Professor of Practice of Medicine, University of Aberdeen
- In office 1891–1912

Personal details
- Born: 1 September 1840 Glasgow, Scotland
- Died: 4 November 1923 (aged 83) Helensburgh, Dunbartonshire, Scotland
- Occupation: Physician

= David White Finlay =

Scottish physician and yachtsman

David White Finlay (1 September 1840 – 4 November 1923) was a Scottish physician and yachtsman. He was Regius Professor of Medicine at Aberdeen University 1891 to 1912. He was Honorary Physician to the King in Scotland to both King Edward VII and King George V.

==Life==

He was born at 6 Ure Place in Glasgow on 1 September 1840, the son of James Finlay, a partner in the firm of Finlay & Neilson. He attended Glasgow High School before studying medicine at Glasgow University graduating BA in 1860 and gaining his doctorate (MD) in 1864. After some years of foreign travel and further studies (including Vienna) he settled in London in 1873. He then worked in St James and St Georges Dispensary, and in the Stone Hospital before moving to the Middlesex Hospital. In 1881 he began lecturing in both Forensic Medicine. In 1883 he undertook a Diploma in Public Health at Cambridge University adding this to his lecturing thereafter, and then added Practical Medicine to his repertoire in 1884.

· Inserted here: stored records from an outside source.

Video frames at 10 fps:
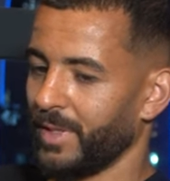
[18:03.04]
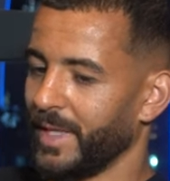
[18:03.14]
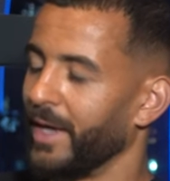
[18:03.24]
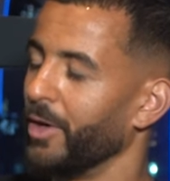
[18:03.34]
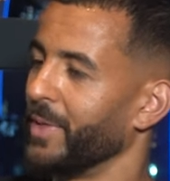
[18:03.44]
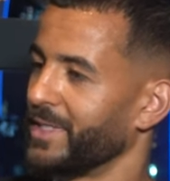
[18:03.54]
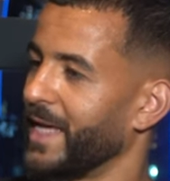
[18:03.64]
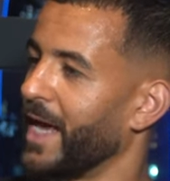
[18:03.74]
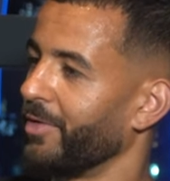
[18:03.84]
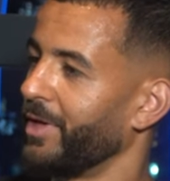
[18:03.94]
they're a little bit
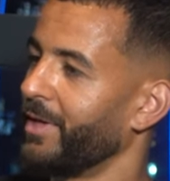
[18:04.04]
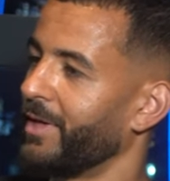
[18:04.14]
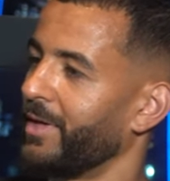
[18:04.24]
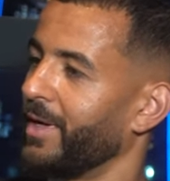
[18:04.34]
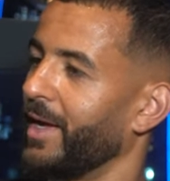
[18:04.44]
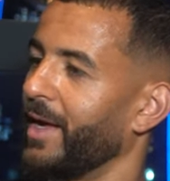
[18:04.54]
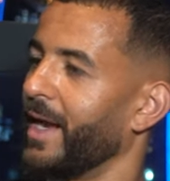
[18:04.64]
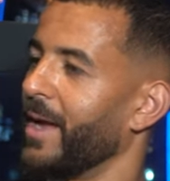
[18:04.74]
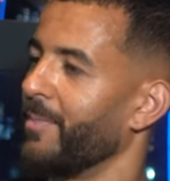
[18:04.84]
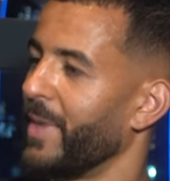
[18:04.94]
scary.
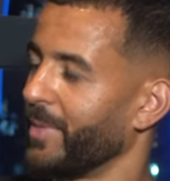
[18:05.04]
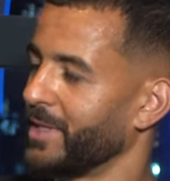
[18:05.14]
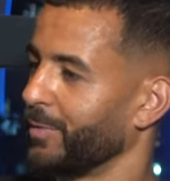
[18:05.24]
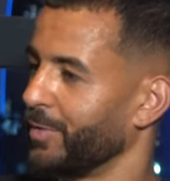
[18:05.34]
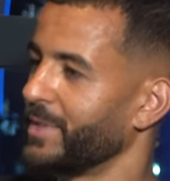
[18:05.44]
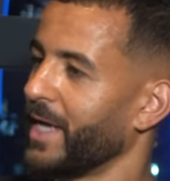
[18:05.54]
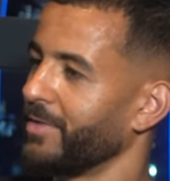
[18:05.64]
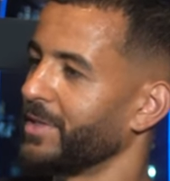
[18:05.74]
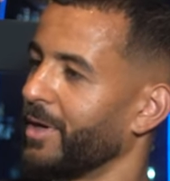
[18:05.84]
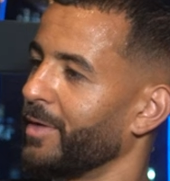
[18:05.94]
And I make myself do
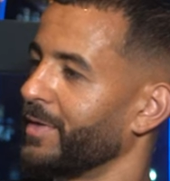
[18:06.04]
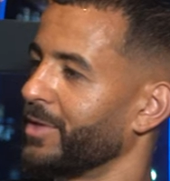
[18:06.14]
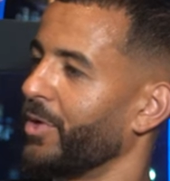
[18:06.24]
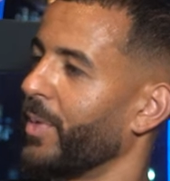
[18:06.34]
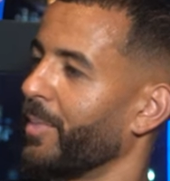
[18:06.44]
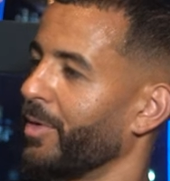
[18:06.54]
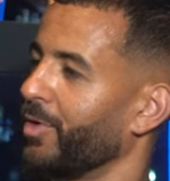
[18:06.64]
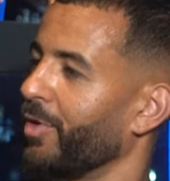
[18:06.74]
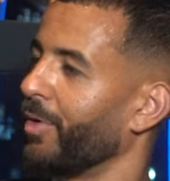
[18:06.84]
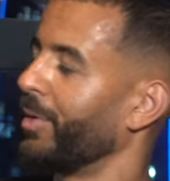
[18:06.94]
scary stuff. That's the only way I'm going to
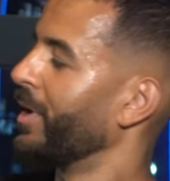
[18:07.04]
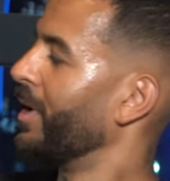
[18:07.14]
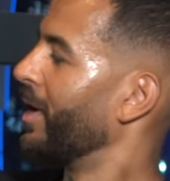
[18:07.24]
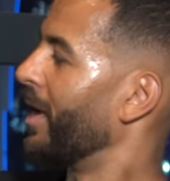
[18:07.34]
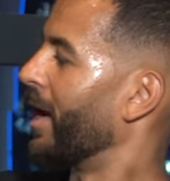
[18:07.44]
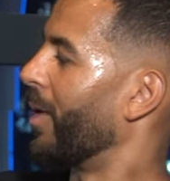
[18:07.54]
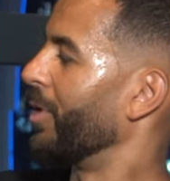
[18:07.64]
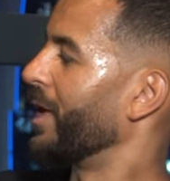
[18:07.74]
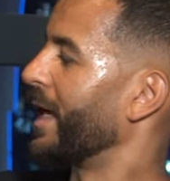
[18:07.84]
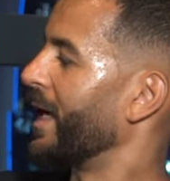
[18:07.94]
grow. I
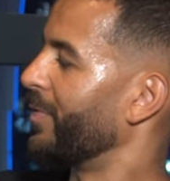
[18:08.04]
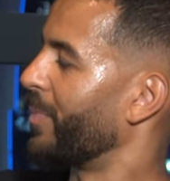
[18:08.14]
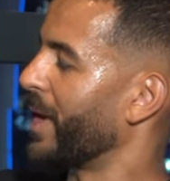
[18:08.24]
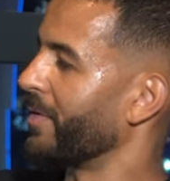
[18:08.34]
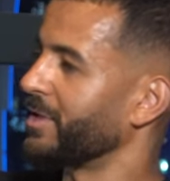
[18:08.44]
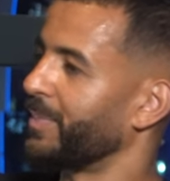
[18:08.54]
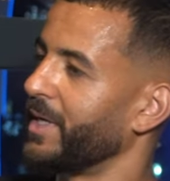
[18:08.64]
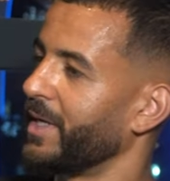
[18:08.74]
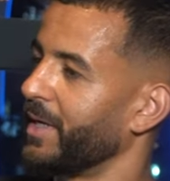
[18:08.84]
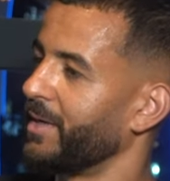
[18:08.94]
want to get even better at
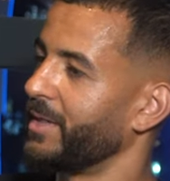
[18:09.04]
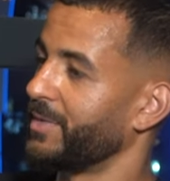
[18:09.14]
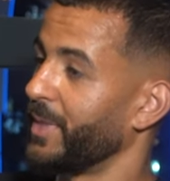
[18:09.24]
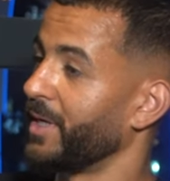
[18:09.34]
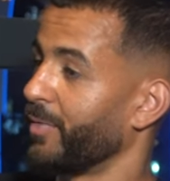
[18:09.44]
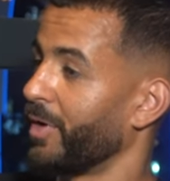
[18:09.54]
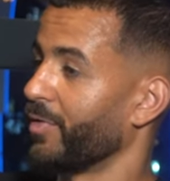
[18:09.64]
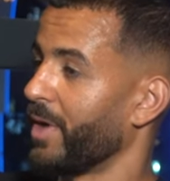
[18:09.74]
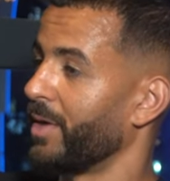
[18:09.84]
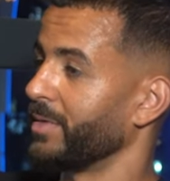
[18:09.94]
speaking and speaking in front
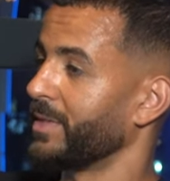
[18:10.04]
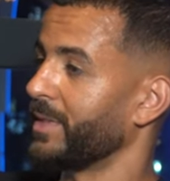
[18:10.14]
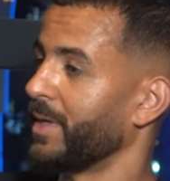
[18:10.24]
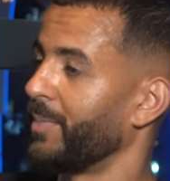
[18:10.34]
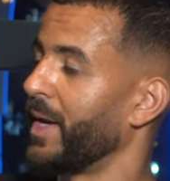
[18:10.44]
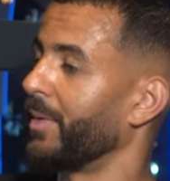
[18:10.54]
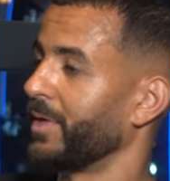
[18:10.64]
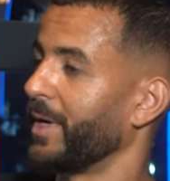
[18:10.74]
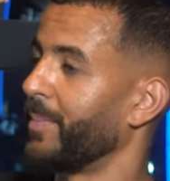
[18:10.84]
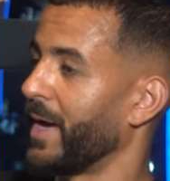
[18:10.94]
of crowds and being able
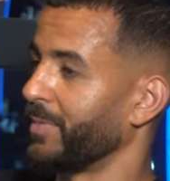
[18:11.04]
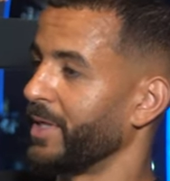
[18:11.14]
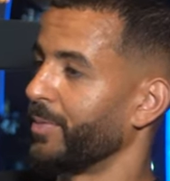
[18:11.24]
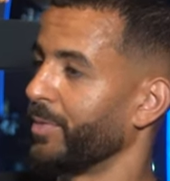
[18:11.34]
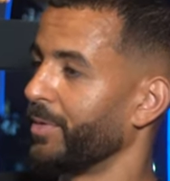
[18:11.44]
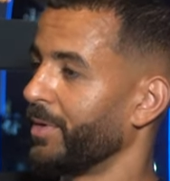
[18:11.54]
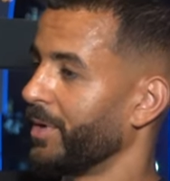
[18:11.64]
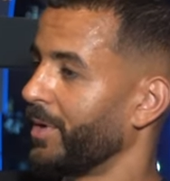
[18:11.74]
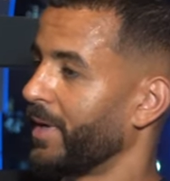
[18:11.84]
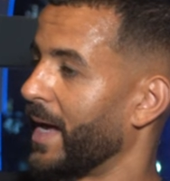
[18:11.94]
to impact people
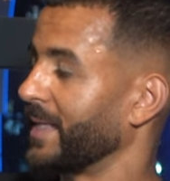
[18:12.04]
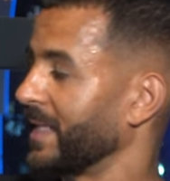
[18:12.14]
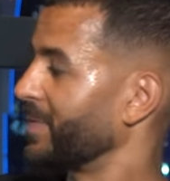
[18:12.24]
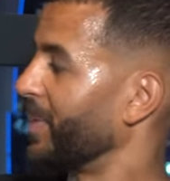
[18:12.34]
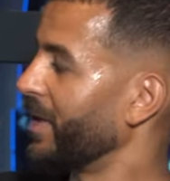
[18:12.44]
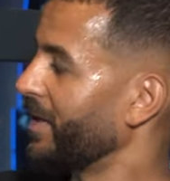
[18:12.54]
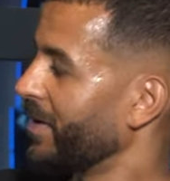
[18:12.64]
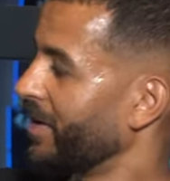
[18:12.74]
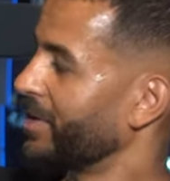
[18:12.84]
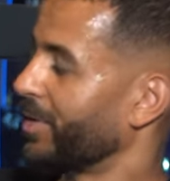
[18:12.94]
as I speak.
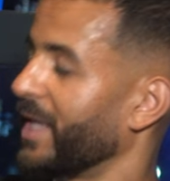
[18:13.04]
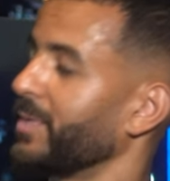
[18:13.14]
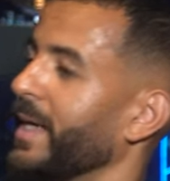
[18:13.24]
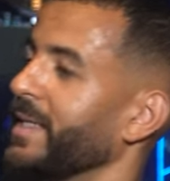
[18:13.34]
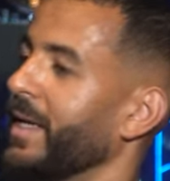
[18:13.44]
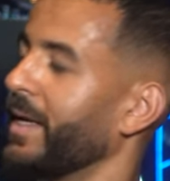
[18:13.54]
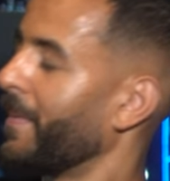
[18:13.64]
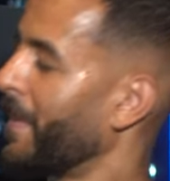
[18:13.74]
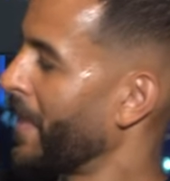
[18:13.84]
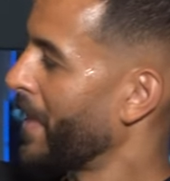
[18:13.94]
So that's why I did it.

In 1891 he gained a chair at Aberdeen University and left London. He also took on a role as Physician at Aberdeen Royal Infirmary. In 1899 he was elected a Fellow of the Royal Society of Edinburgh. His proposers were Sir William Thomson, Lord Kelvin, John Gray McKendrick, John Glaister and Sir Thomas Oliver. He served on the General Medical Council from 1901 to 1911. In 1907 he became Dean of the Faculty of Medicine at Aberdeen.

In 1912 he retired to Helensburgh but came out of retirement in 1914 to assist during the First World War serving at the Scottish National Red Cross Hospital in Bellahouston at the rank of Lt Colonel in the Royal Army Medical Corps.

He died in Helensburgh on 4 November 1923.

==Publications==

- Reminiscences of Yacht Races and some Racing Yachts (1910)

==Family==
David White Finlay was born on 1 September 1840 to James Finlay (died 13/5/1849) and Isabella White. He had 4 brothers, John (1830-1854), Alexander (1833-1895), James (1836-1910) and William Neilson (1842-1903). John died aged 23 in Malta when on a trip to the Holy Land. Alexander was a Seascape Painter. James was a GP in Helensburgh when A J Cronin (writer of Dr. Finlay's Casbook) was in his youth in Helensburgh.
In Aug 1878 in Marylebone, London David married Catherine Mary Thompson, daughter of the shipowner, Stephen Thompson. They had four sons and four daughters viz. Ronald Stephen (1879-1884), Brenda Mary (1880-1952), Kenneth George ( 1882-1974), James (1884-1884), Oliver (1884-1950), Ruth Averill (1885-1937), Lesley (1886-1923) and Marjorie Niven (1889-1980). Both David's parents died when he was young. His stepmother, Jane Niven, a native of Kirkoswald, brought up the 5 boys. David is buried in Helensburgh Cemetery with his wife and six of his eight children (excepting Ruth and Marjorie). His brother, James, and his stepmother, Jane Niven, are buried next to his grave. His son, Kenneth, composed several hymn tunes viz. Ayrshire, Finnart, Garelochside, Glenfinlas, Hamilton, Helensburgh, Land of our Birth, Praise to God and West Burn.